Unlocking diagnostic potential: Advances in biosensing platforms for detection of cystatin C, a kidney disease biomarker

Abstract

The most significant challenge in kidney disease management is early diagnosis. In the initial stages of chronic kidney disease (CKD), symptoms are often minimal or absent, making it difficult to recognize the disease until it has inevitably progressed. The kidneys play crucial roles in maintaining body functions, such as regulating homeostasis, controlling blood pressure, balancing water and electrolytes, and removing metabolic waste. Detecting renal dysfunction early and selecting effective treatment methods can significantly reduce mortality in affected patients. Traditional indicators of kidney function, however, often lack the specificity and sensitivity needed for early detection. Recent studies suggest that cystatin C (CysC) could be an ideal biomarker for assessing glomerular filtration.

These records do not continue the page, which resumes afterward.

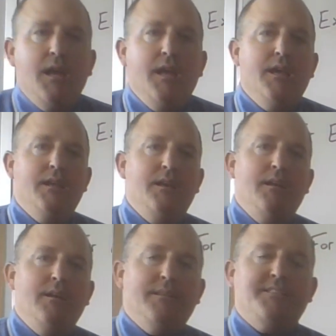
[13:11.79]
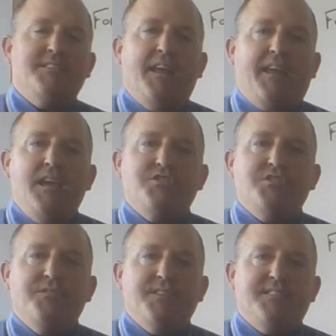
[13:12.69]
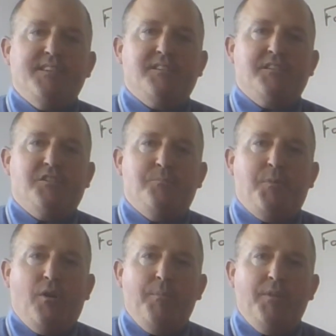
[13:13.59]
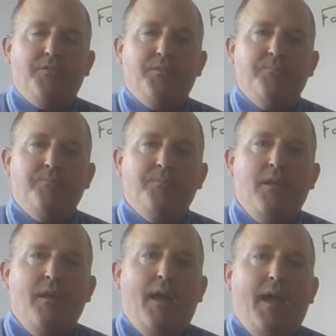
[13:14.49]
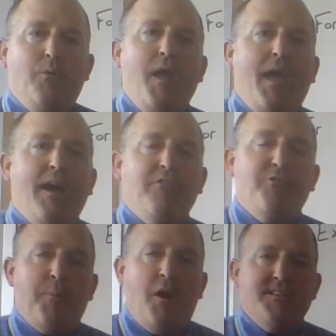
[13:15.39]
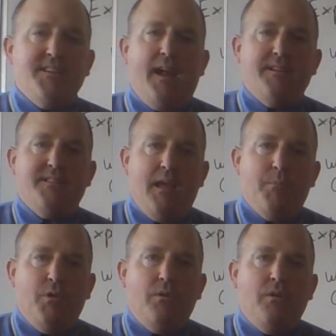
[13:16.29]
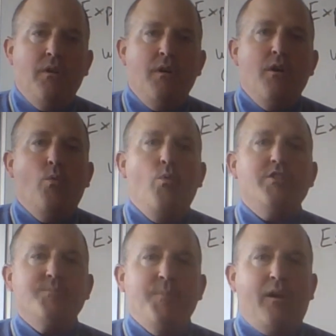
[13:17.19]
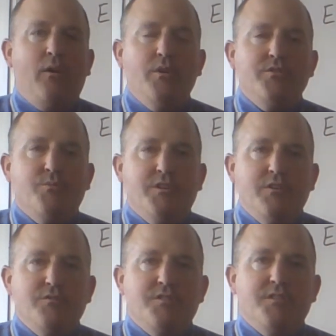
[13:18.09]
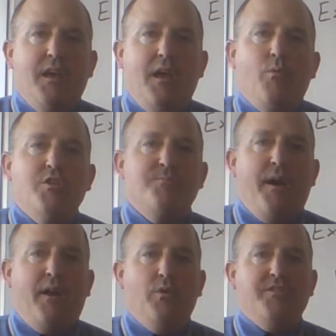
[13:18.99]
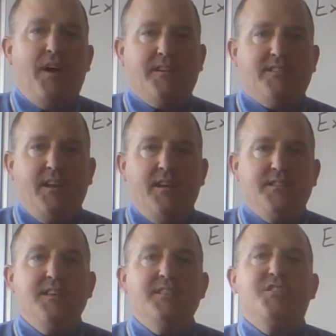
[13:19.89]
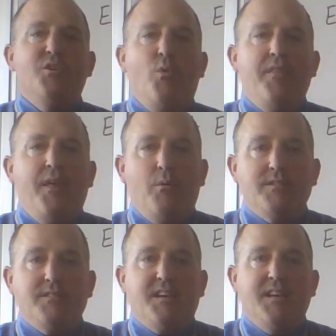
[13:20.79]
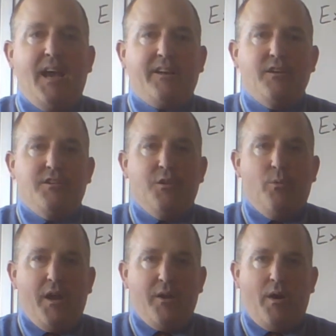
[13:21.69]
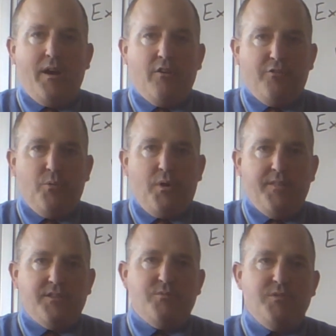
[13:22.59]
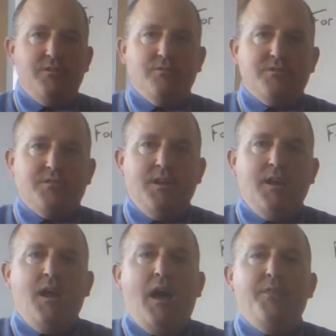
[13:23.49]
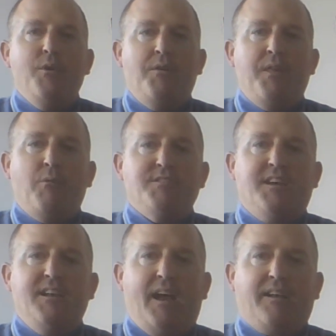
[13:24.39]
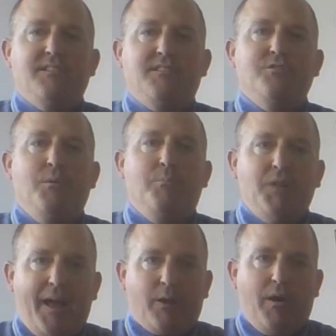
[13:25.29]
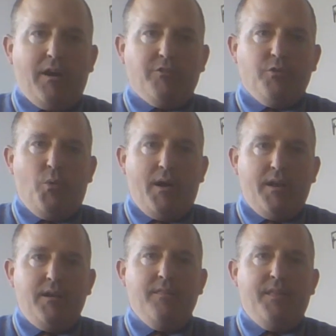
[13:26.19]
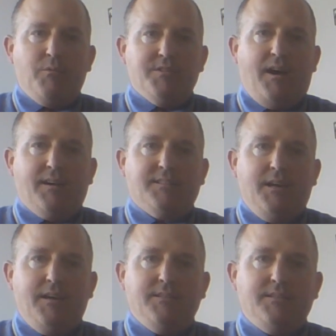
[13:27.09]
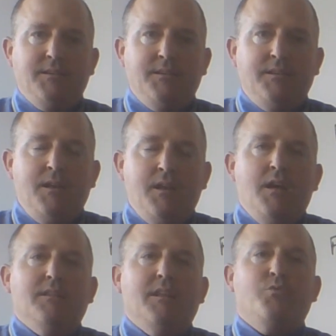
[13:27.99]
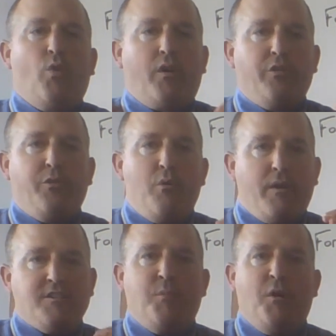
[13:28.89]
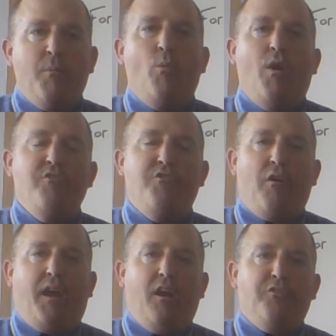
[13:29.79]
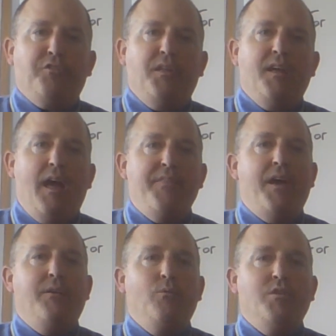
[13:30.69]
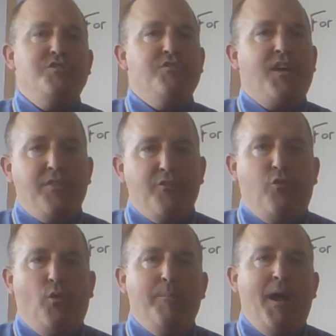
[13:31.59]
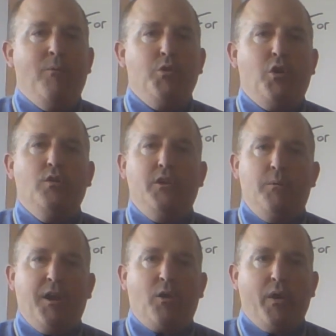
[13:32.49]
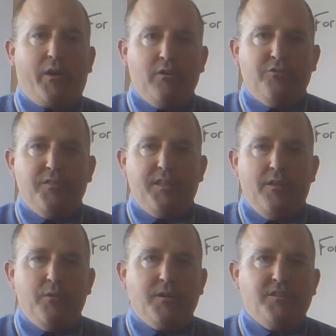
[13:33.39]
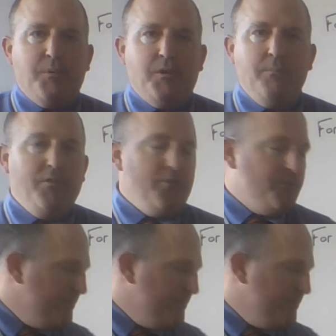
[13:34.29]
let's take each of the 6 experiments, and we have from our data table which metal was reduced and which metal was oxidized. It's the one that was connected to the red wire for the one that's reduced, and the one that was connected to the black wire for the one that was oxidized. Let's work through experiment 1 very carefully, and then once you've got the format, we'll go a little bit quicker for the other experiments.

CysC, a cysteine protease inhibitor, is synthesized by all nucleated cells and is readily filtered due to its positive charge and low molecular weight. Monitoring CysC levels in body fluids is therefore essential for the timely diagnosis and treatment of various kidney diseases, including CKD. In addition to conventional methods, different types of biosensors have been developed to detect CysC, offering a promising approach by combining the specificity of biomarkers with the high sensitivity of advanced technology. These biosensors, particularly electrochemical and optical types, have shown significant potential for precise and timely CysC detection. In this review, we provide a comprehensive insight into the current biosensors used in detecting CysC and explore their applications as a novel approach for identifying this crucial CKD biomarker.